There are 1,100 entries for fruits, vegetables, stews, soups, breads, charcuterie, pastries, candies, fish, cheese, wine, and other foods on A. Bourguignon’s 1929 Carte Gastronomique de la France. Or is it 11,000?I may never find out. Most of the specialties on the map, which is legendary among culinary historians and a handful of other food geeks, but otherwise unknown, are in five-point type. Without a magnifying glass, you can barely make them out. The letters in the words Beefsteak “Maître de Chais” and les foies de canards aux raisins look like a swarm of gnats descending on the Bordelais. In regions that are especially dense with specialties, the entries are practically on top of each other.

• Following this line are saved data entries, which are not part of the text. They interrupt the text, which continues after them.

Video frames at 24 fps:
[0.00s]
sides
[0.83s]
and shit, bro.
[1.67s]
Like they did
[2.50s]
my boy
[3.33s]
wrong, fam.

Even supposing that I could get my copy of the Carte Gastronomique out of its frame and over to Kinko’s to be blown up in sections (and supposing that Kinko’s didn’t destroy it), transcribing and tallying all the sausages and oysters and gâteaux documented on the map would be a massive undertaking. I had a reason for wanting to put down on paper, in clear, foolproof lists, every entry and the locality Bourguignon assigned to it: for the rest of my life, I would be able to consult the information at a glance and in a more practical form when traveling or doing research. My ultimate goal was to hit the road to see how many specialties, after 79 years, are still being grown, raised, caught, distilled, made, cooked.

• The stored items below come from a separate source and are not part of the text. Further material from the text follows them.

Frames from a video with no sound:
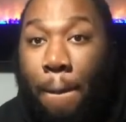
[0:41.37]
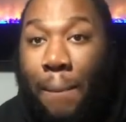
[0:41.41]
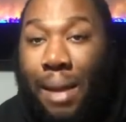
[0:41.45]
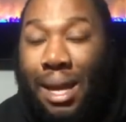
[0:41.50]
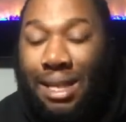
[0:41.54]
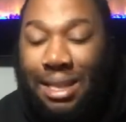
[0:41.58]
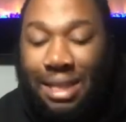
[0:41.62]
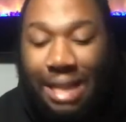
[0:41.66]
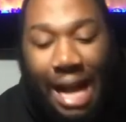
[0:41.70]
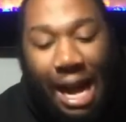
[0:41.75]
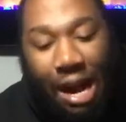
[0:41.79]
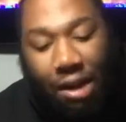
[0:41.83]

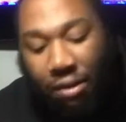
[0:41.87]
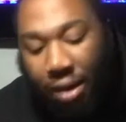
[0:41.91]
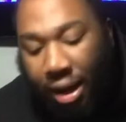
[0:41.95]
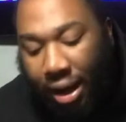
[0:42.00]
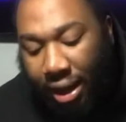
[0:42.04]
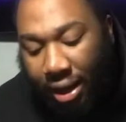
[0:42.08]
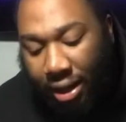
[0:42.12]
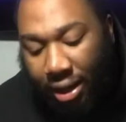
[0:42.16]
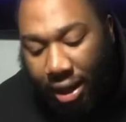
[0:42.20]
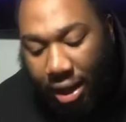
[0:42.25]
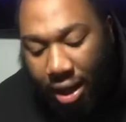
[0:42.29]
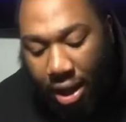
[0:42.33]
He's not
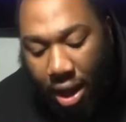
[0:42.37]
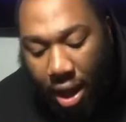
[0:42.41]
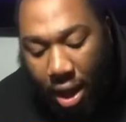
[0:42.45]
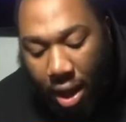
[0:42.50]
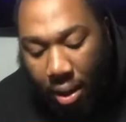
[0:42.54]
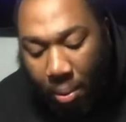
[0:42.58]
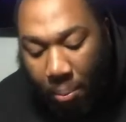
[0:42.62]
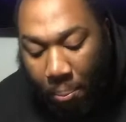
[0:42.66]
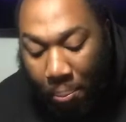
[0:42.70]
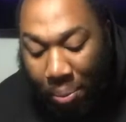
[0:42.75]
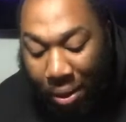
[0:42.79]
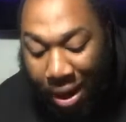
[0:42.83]
ranked.
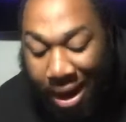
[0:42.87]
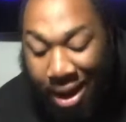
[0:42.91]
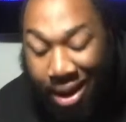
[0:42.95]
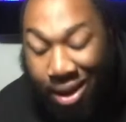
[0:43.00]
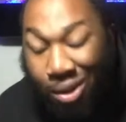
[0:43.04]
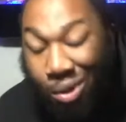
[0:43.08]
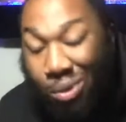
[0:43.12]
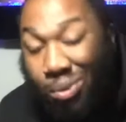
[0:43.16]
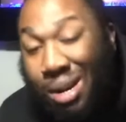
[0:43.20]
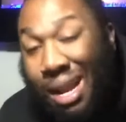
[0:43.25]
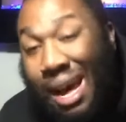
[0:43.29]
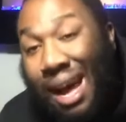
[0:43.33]

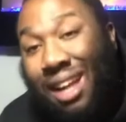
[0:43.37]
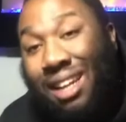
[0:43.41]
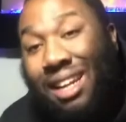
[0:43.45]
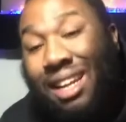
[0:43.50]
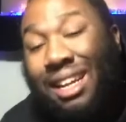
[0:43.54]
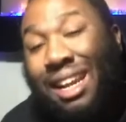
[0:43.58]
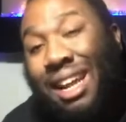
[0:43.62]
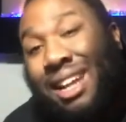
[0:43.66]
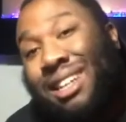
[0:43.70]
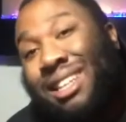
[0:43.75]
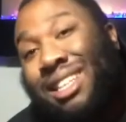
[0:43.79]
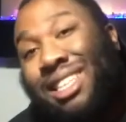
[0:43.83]
But do not
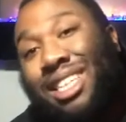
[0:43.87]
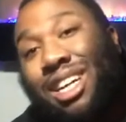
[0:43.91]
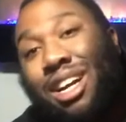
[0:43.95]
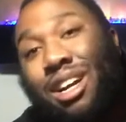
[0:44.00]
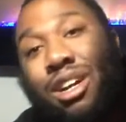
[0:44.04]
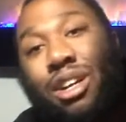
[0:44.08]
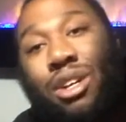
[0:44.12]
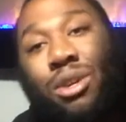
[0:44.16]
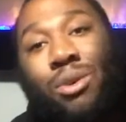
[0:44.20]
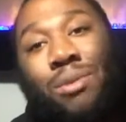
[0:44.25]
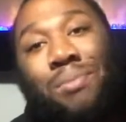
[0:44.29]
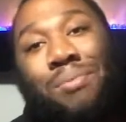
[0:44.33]
let that
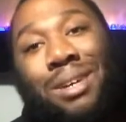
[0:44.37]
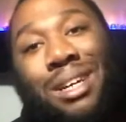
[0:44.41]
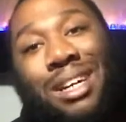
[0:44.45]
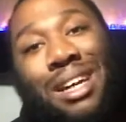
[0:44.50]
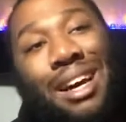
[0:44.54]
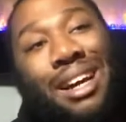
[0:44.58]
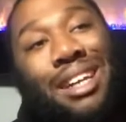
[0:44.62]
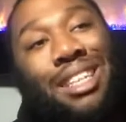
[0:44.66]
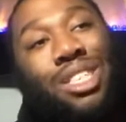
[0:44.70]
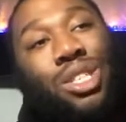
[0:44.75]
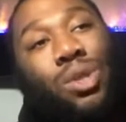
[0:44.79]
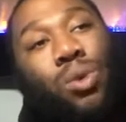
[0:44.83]
deter you,
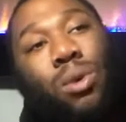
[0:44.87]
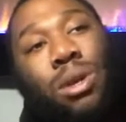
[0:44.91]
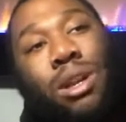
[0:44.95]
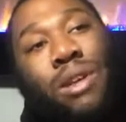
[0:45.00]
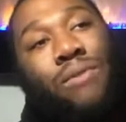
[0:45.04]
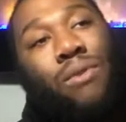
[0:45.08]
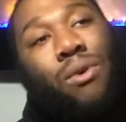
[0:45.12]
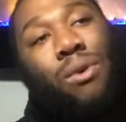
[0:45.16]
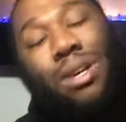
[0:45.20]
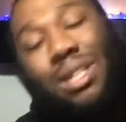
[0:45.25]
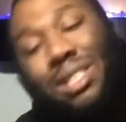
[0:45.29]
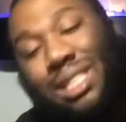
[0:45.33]
because
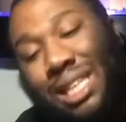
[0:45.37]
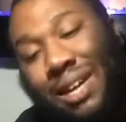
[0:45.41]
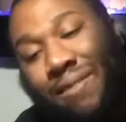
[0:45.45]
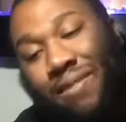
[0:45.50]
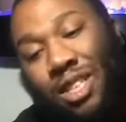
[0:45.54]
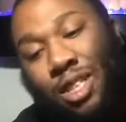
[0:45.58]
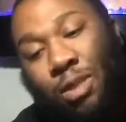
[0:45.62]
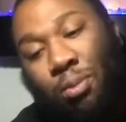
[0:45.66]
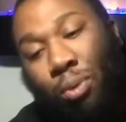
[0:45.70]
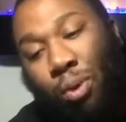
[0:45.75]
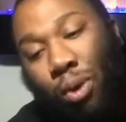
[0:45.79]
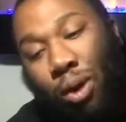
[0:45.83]

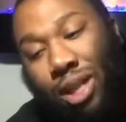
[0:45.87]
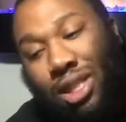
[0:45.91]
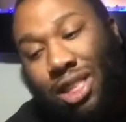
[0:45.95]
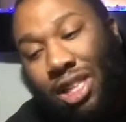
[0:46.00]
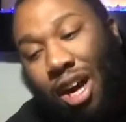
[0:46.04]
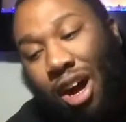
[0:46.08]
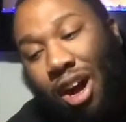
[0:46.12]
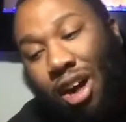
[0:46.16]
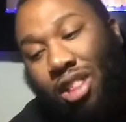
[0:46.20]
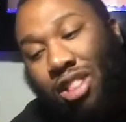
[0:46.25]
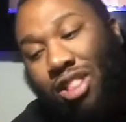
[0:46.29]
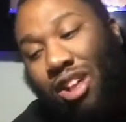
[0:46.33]
24/7 Sports,
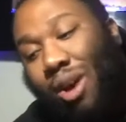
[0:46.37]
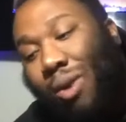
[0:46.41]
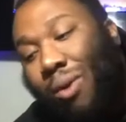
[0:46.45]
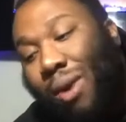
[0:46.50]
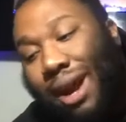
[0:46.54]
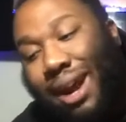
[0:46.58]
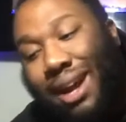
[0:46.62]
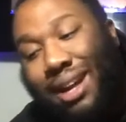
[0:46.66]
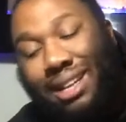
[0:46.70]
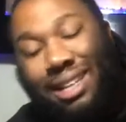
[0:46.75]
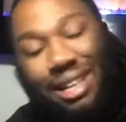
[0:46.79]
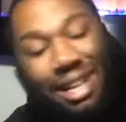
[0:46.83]
although
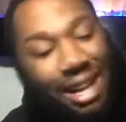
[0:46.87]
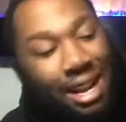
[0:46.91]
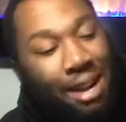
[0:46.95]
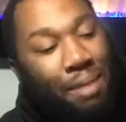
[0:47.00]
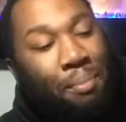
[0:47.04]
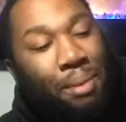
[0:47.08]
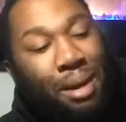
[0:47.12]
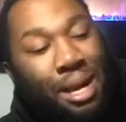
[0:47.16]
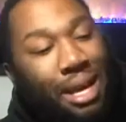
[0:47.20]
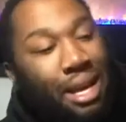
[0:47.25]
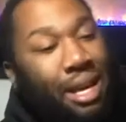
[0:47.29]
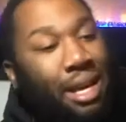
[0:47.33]
it can
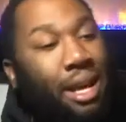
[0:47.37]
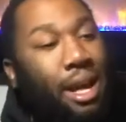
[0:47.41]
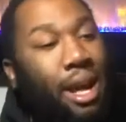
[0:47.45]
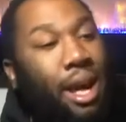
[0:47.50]
be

With the Carte Gastronomique out of print for nearly five decades, years ago I had a brilliant plan to fund this work by privately republishing the map, using the money Tim Zagat would pay me to offer it as a gift-with-purchase with his first Paris survey. He hated the idea. At this writing, a New Jersey bookseller is offering one on Alibris for $1,500. Mounted on linen, it measures 47 by 38 1/2 inches and is bordered with beautiful period ads for pièces montées cakes and les délicieuses rillettes et les cochons de lait de Tante Madeleine. The last, 1962 edition—16 by 32 inches and minus the ads—is $75, also on Alibris.

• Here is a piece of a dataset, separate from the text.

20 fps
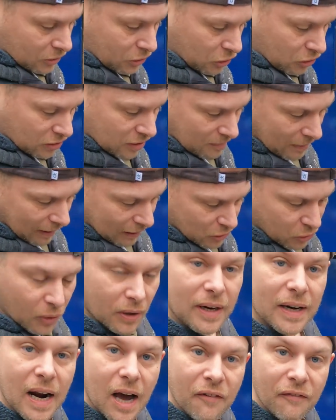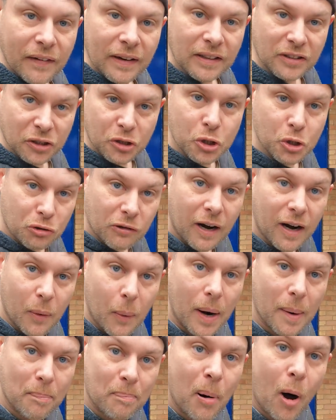just to make sure nothing just straight
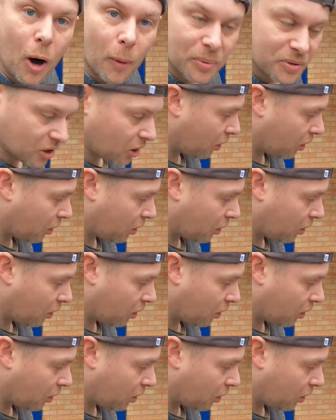away pops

Except Zagat, every food professional I have shown the map has fainted, or at least gasped, even the annoying ones who profess to find traditional French cuisine hoary and too saucy. Bourguignon’s Carte Gastronomique is the mother of all food maps, a monument to regionalism. Self-appointed members of the food police blow on about terroir yet know nothing of this fascinating arm of the cartographic arts. I collect food maps and have seven of France alone, the earliest from 1809. Specialties on it are indicated with charmingly naïve pictograms instead of words: baskets of oysters in Cancale, haricots in Soissons, pâté terrines in Angoulême. It’s a delightful but lesser work than Bourguignon’s, which no food map has ever matched for scope or accuracy. The precision with which he places entries according to where they are prepared or produced is breathtaking. An eighth of an inch north of Mamers, one and one-sixteenth inches west of Nogent-le-Rotrou: là!—Sanguète de Lapin et Petits Oignons—a “crêpe” of rabbit blood and pearl onions.
With time running out before Alain Ducasse buys up every historic restaurant in France, I resolved to jump-start my project by scaling back my ambitions and biting off a single region. But which one?The map slices the Hexagon into 32. Provence seemed ripe. It has France’s most famous cuisine—and some of the worst eating in the country, thanks to chefs willing to pander to tourism and a generally slovenly food culture. I have lived there on and off for nearly 20 years and can confirm that the situation has not improved since Ruth Reichl’s landmark 1998 slam of the area’s cooking in the New York Times. I hoped it would acquit itself.
Who was Bourguignon?The map identifies him as an Ex–Chef de Cuisine and Directeur of L’Écu de France, a restaurant founded in Paris opposite the Gare de l’Est in 1928. The year is not uninteresting, for it suggests that Bourguignon, assuming he was involved with L’Écu from the beginning, had finished or nearly finished his chef d’oeuvre when it opened. I went by recently and was surprised to find that not only is there still a restaurant at the address, it still has the same name. Brasserie Familiale Depuis 1928, the menu trumpets. The manager told me he knew who Bourguignon was, but there was no map. L’Écu today specializes in choucroute and is one of those chillingly ordinary Paris restaurants of which there must be—what?—1.27 million?I was not inspired to stay for lunch.